If two clients were to request a transfer at the same time, when the server accepts a connection on a single port, the server would not be able to tell what file to transfer. Of course, the server could use a client IP for the decision (actually many FTP servers do validate that the client IP matches the IP used on the control connection, for security).
But this would not work for:
One interesting solution is what the FTP server built into Bitvise "SSH" server does. It actually supports a single data port only. But it requires TLS/SSL encryption and TLS/SSL session reuse for the data connection. And it uses the TLS/SSL session to link the control and data connections.
See also FTP data connections reuse.
I didn't see this mentioned here, so I will throw it in. The port range assignment was meant to be a kind of security feature, where you could not monitor one port for data traffic, the data was sent on a random port in the range, which could not easily be determined. Security through obscurity.
Sounds like you already know about control ports and data ports so I'll cut right to the chase. Control ports are burst communication by nature, just like port 80 for websites. they can handle many different requests (not simultaneously, but darn close since they're so quick to complete). data ports on the other hand are where the magic happens with FTP. If you limit yourself to a single data port, only one data transfer happens at a time. consider a large file transfer. With a single data port open, no other data can move until the transfer's complete. This means that while transferring, a second user won't even be able to list the directory contents of the ftp folder. Sure they'll be able to log in successfully, but their behavior will be the same as if the data ports were not open at all. If you're ok with this, a single port will work great for you. Keep in mind that some ftp clients (I can think of 1 right off the bat) by default set up multiple connections within a single session for downloading. So for this client, in a single port scenario, consider a batch transfer of 1 large file and 4 small files.

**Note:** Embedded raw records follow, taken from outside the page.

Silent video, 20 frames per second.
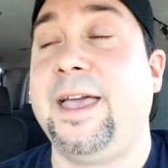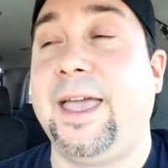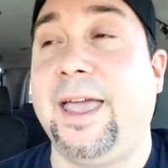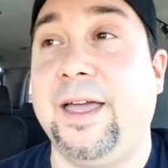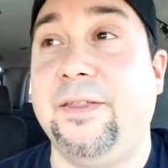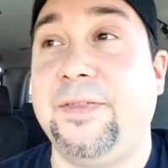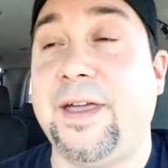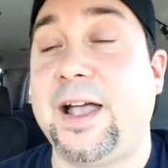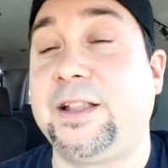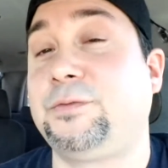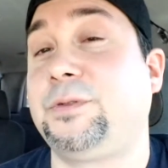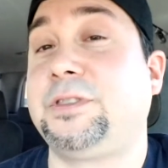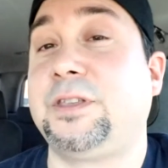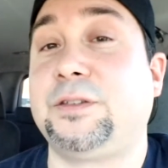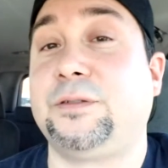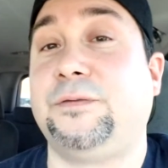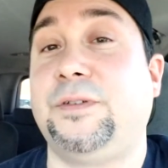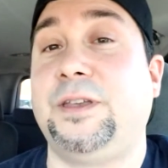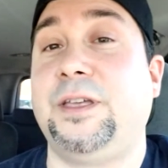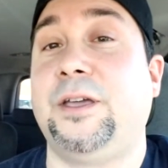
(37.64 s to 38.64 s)
and that's what
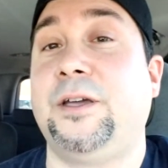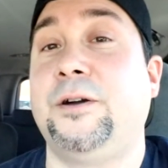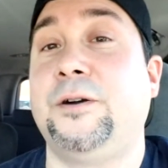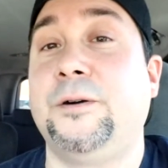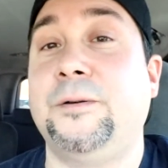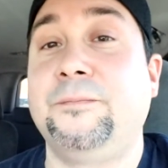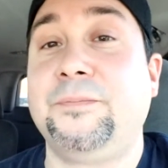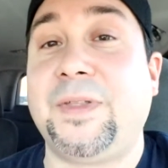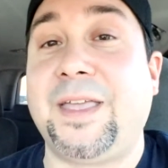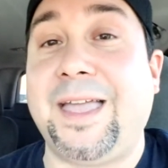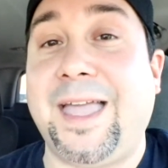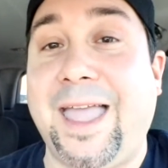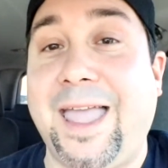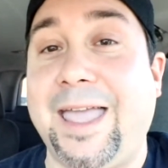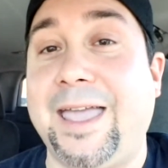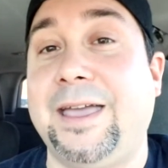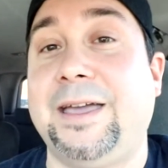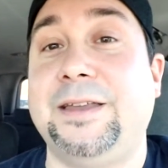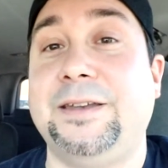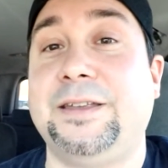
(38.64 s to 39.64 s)
this video
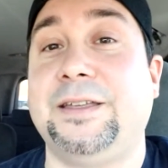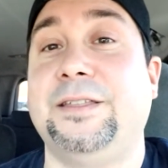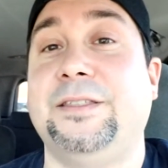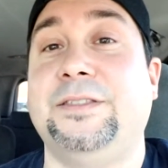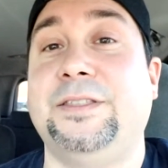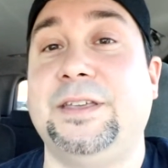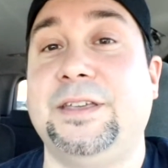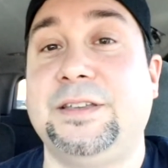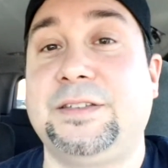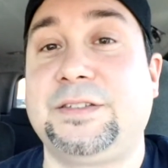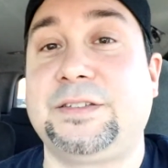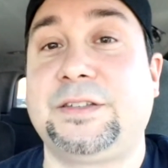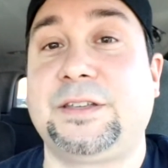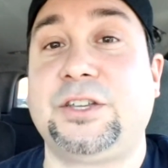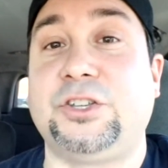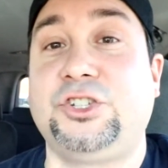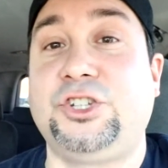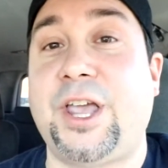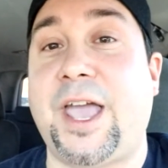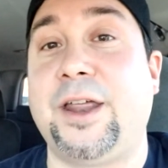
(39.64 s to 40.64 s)
and this
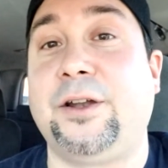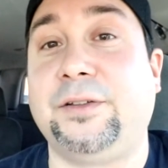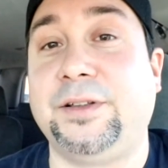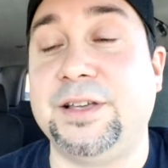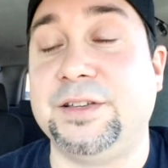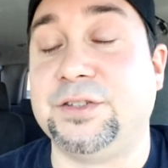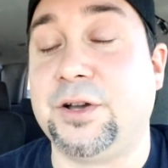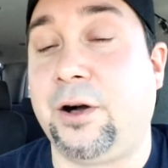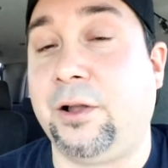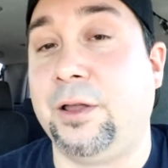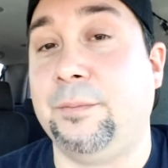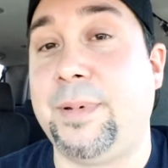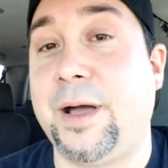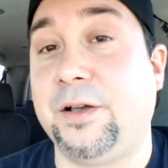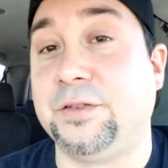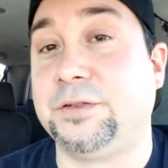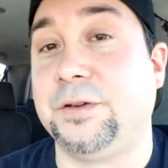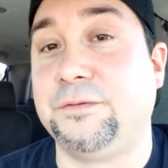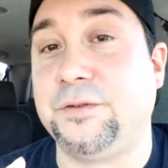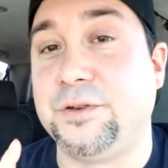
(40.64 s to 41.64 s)
channel is all
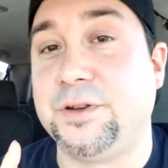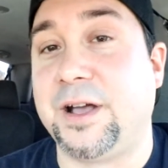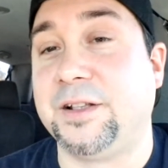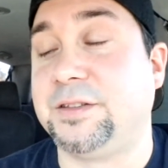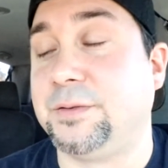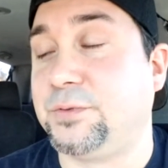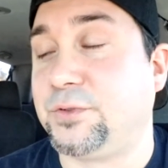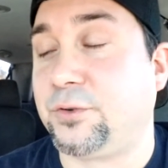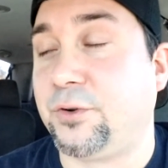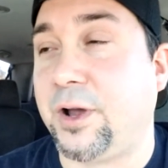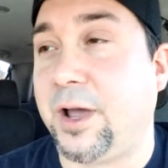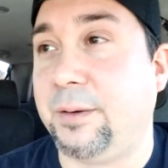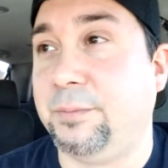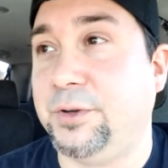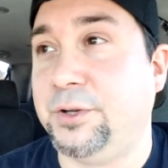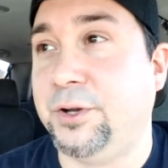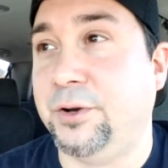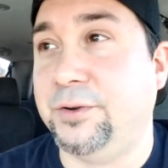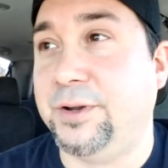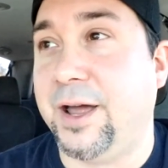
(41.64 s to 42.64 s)
about. So if you're not subscribed,
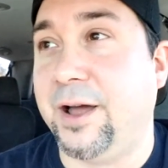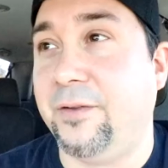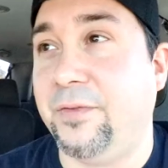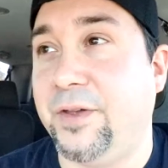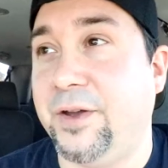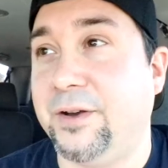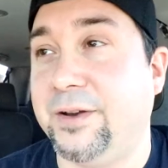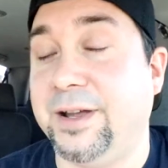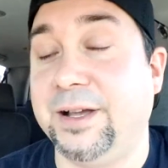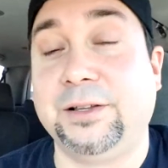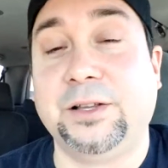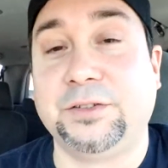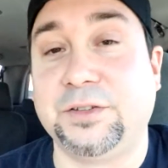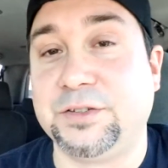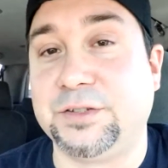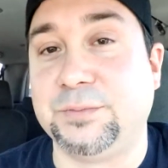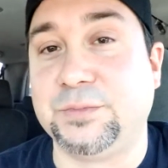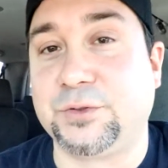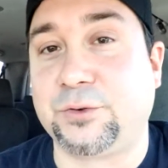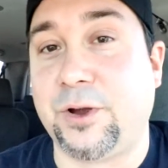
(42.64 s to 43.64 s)
go down there and click the
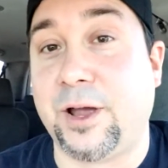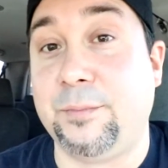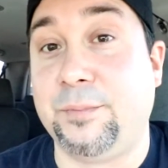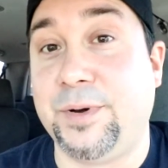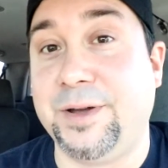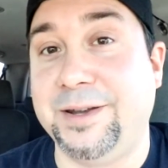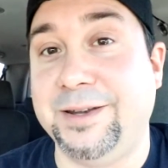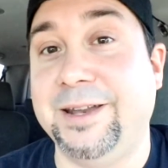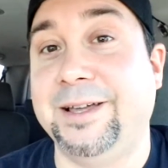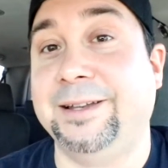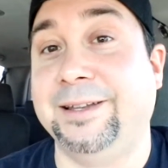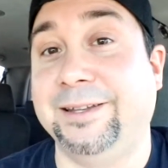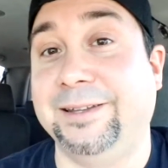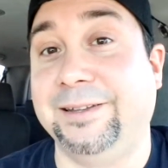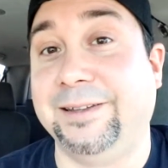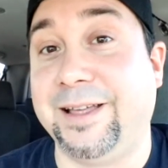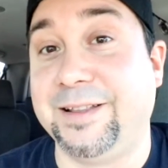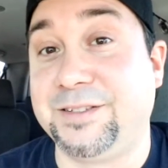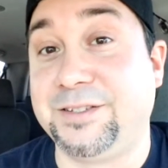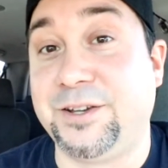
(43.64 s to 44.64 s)
subscribe button.
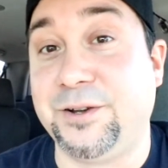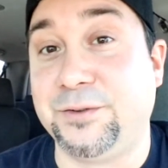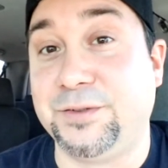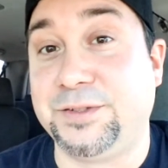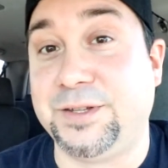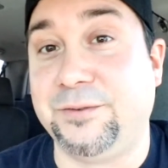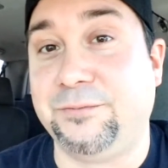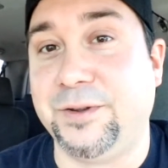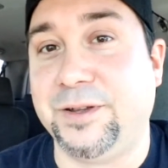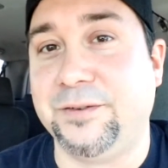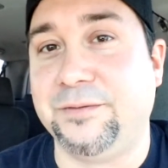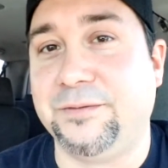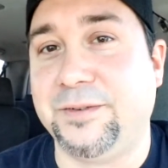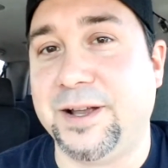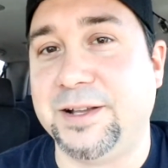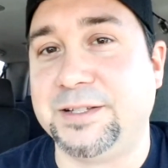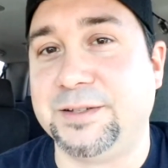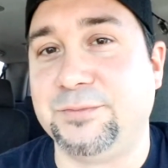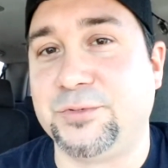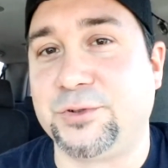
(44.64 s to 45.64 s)
Let's go see if we can
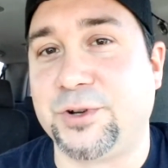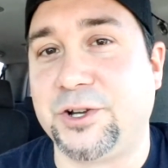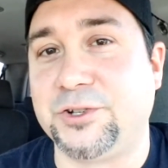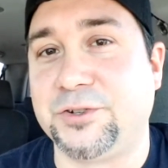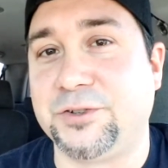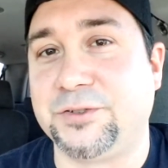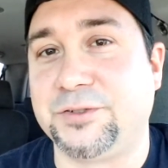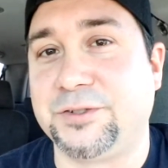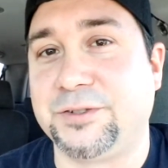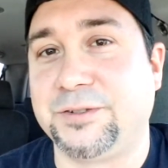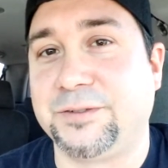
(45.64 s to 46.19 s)
find some treasures.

The client initiates the transfer for the first large file, all hunky dory. Then, while that transfer's going, it starts a second file. No dice. Then the third, also zilch (technical term). In the end, the log should show 1 successful and 4 failed transfers. The work around would be to limit the client to a single connection per session and you'd be good to go (assuming someone else didn't get their foot in the door the very microsecond one transfer completes and another hasn't started yet.)